Work to be completed: What you return should be the exact lines from the one with "Video frames at" to the end of the records below, both included, and no pictures.

Data extracted from a collection:
::::::::
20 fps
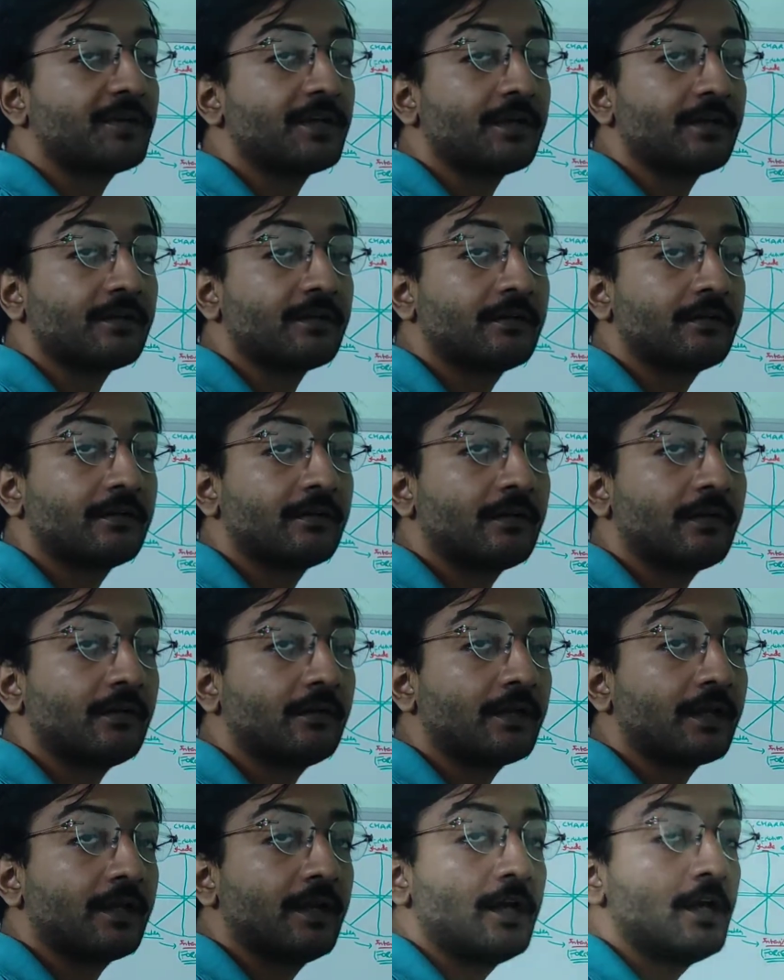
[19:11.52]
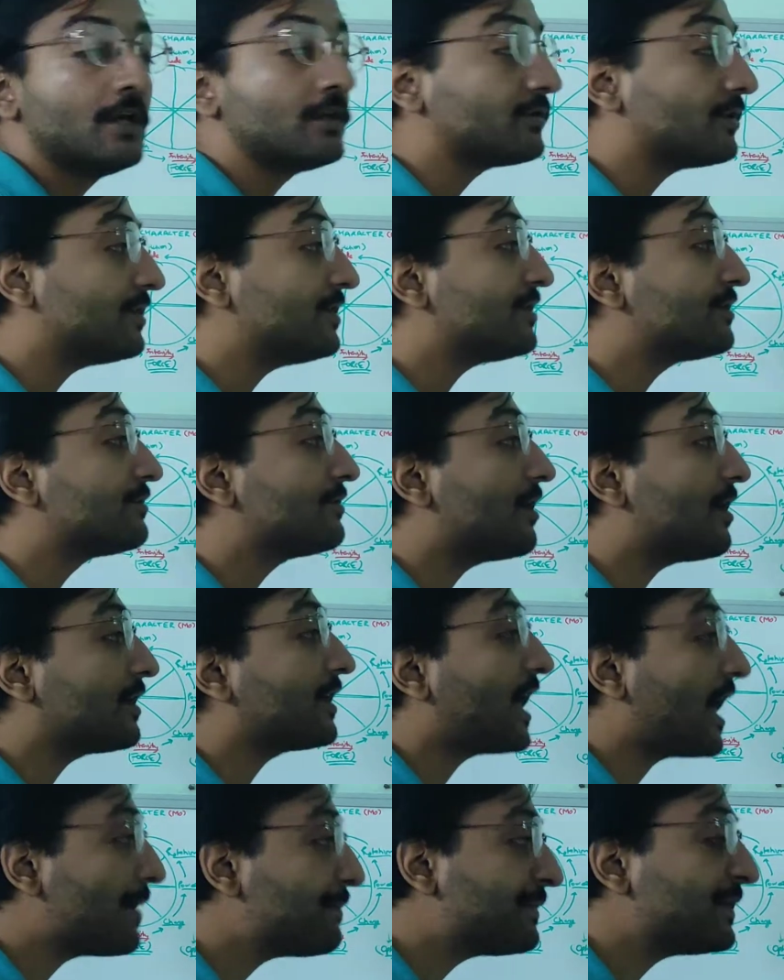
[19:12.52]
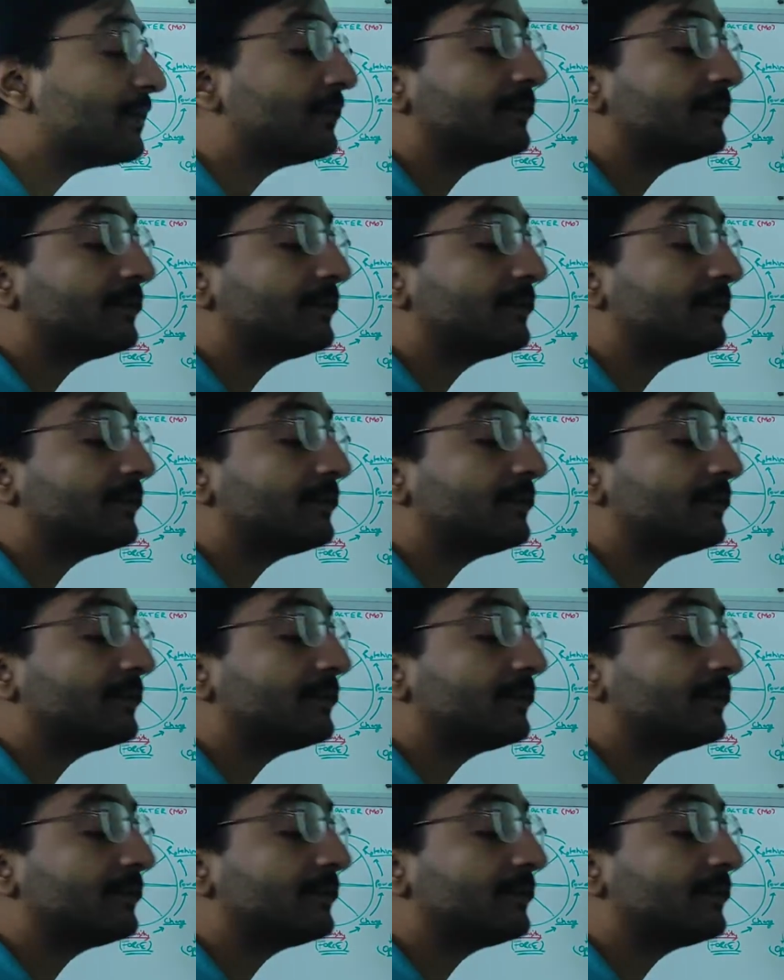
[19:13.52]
here. Okay. So it is not happy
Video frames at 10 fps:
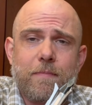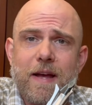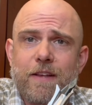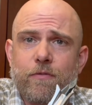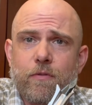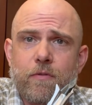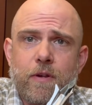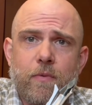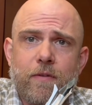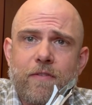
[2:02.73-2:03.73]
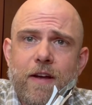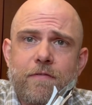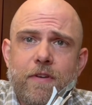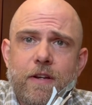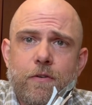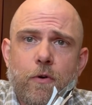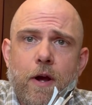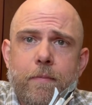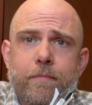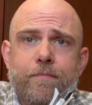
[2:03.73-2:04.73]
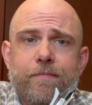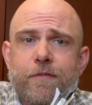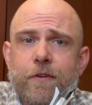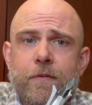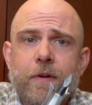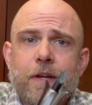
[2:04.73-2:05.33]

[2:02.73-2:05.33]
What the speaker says: pass through. He went 5 feet and dropped. So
::::::::
Solution to this problem:
Video frames at 10 fps:
[2:02.73-2:03.73]
[2:03.73-2:04.73]
[2:04.73-2:05.33]

[2:02.73-2:05.33]
What the speaker says: pass through. He went 5 feet and dropped. So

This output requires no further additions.